You are viewing an old version of this page. View the current version.

Compare with Current View Page History

« Previous Version 38 Next »

Note

Please see the docs for latest release in 1.99.* http://sqoop.apache.org/docs/ . Some of the information below might be outdated

Building from sources

Checkout sources and switch to sqoop2 branch:

$ git clone https://git-wip-us.apache.org/repos/asf/sqoop.git sqoop2
$ cd sqoop2
$ git checkout sqoop2

 

Setting up a build environment with Eclipse

Installation

  • Install Eclipse,
  • Install maven if not already on your machine
  • Install Oracle's JDK 

Set up 

  • Run the following commands
mvn eclipse:configure-workspace -Declipse.workspace=<path to your eclipse workspace>
&&
mvn eclipse:eclipse -DdownloadSources=true -DdownloadJavadocs=true
  • Import the project into eclipse by going to File > Import... > General > Existing Projects into Workspace > Next.
  • In the next wizard window, click the browse button next to "Select root directory" and browse to the root of the workspace from where you have checked out sqoop2. This will populate about 10 projects into your workspace - all of which are different modules within Sqoop 2. Click Finish button to get these projects into the workspace and start working.

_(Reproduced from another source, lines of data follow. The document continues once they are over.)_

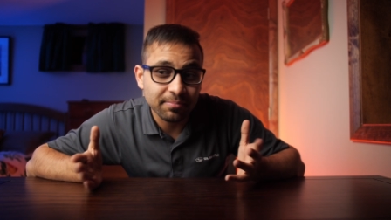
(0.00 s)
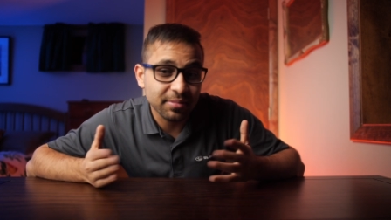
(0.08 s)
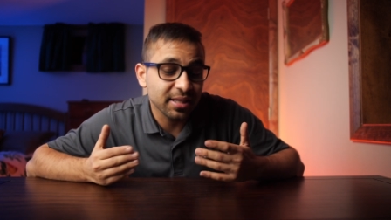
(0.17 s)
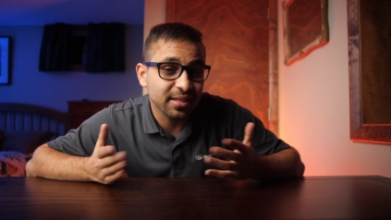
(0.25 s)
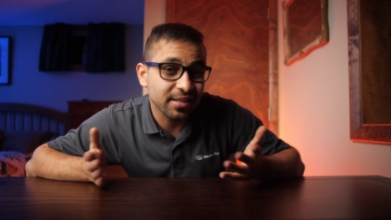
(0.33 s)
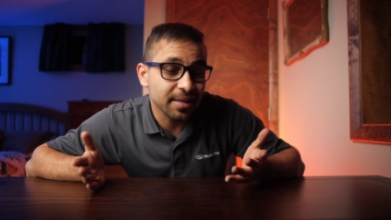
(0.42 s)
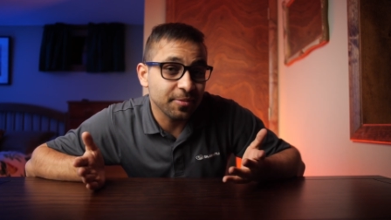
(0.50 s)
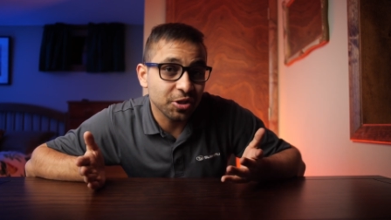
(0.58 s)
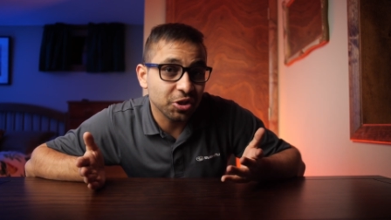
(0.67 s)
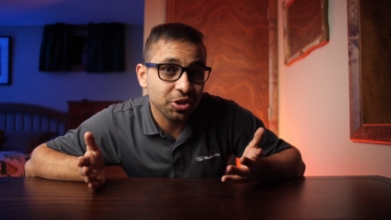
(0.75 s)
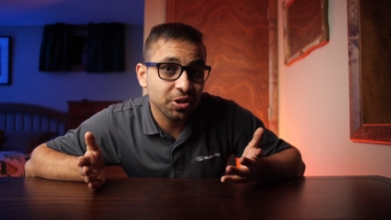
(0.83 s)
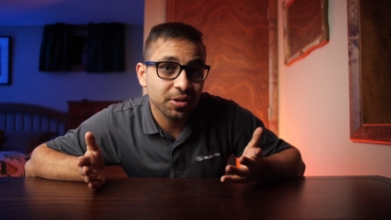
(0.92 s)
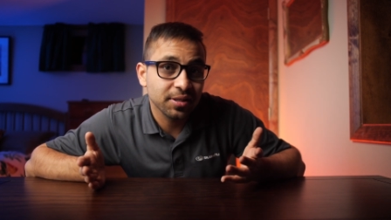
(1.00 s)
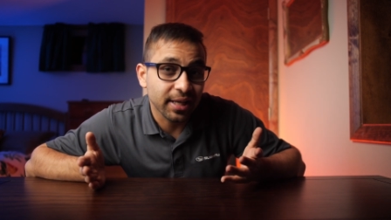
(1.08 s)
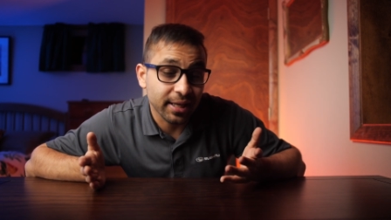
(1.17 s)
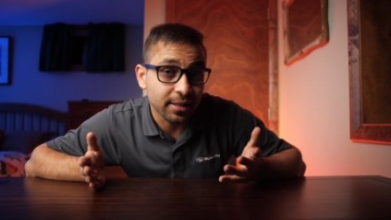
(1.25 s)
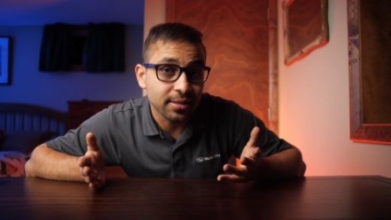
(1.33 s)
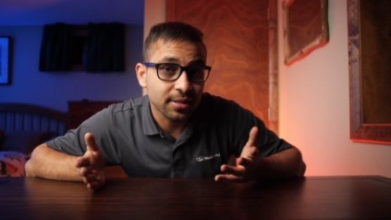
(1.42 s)
the image
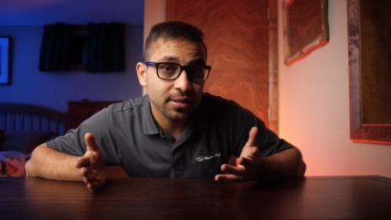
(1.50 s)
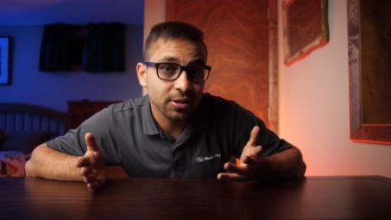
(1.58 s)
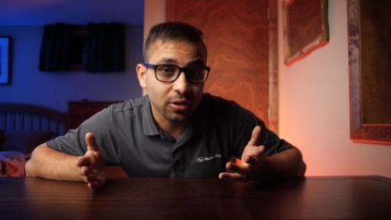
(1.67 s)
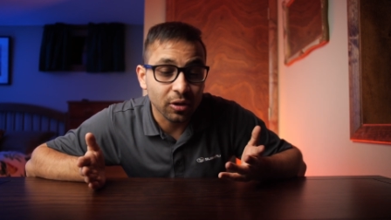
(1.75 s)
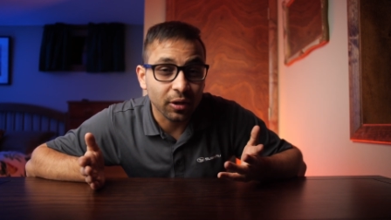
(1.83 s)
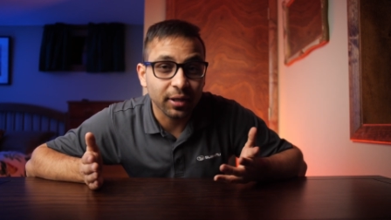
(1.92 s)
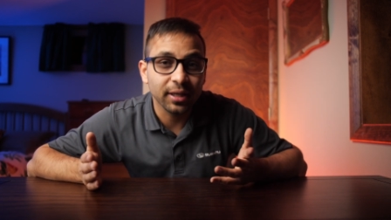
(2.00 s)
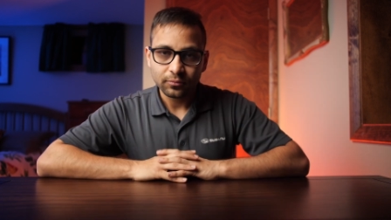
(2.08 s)
tends to look.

Note - if this is the first time you are setting up Eclipse for a maven project, the import will show class path problems due to missing variable M2_REPO (Unbound classpath variable: 'M2_REPO/...). To fix this error, go to Preferences > Java > Build Path > Classpath Variables. Click on New..., enter name M2_REPO, click on Folder and browse upto the directory ~/.m2/repository. Click OK and close the preferences dialog. This will force the rebuild of the workspace and all projects should turn green.

Similar steps need to be followed with IDEA Intellij as well.

Quick commands to compile and run tests

Sqoop clean:

mvn clean

Sqoop compile:

mvn compile

Run all unit tests:

mvn test

Run all  integration tests :

Running integration tests does take up a lot of CPU, since these tests run on the actual execution engine ( such as Hadoop MR ) esp.

Running org.apache.sqoop.integration.connector.jdbc.generic.PartitionerTest

mvn clean integration-test

Run one integration test:

mvn clean integration-test -Dtest=org.apache.sqoop.integration.connector.jdbc.generic.FromRDBMSToHDFSTest -DfailIfNoTests=false

 

Build sqoop :

$ mvn package

 

Optionally you can build Sqoop with skipping tests ( both unit tests and integration tests )

$ mvn package -DskipTests

 

Another handy command that does build and run all tests

mvn verify

Creating Sqoop binaries

Now build and package Sqoop2 binary distribution:

$ mvn package -Pbinary

This process will create a directory and a tarball under dist/target directory. The directory (named sqoop-2.0.0-SNAPSHOT or  sqoop-2.0.0-SNAPSHOT-bin-hadoop200, depending on the hadoop profile used ) contains necessary binaries to run Sqoop2, and its structure looks something like below.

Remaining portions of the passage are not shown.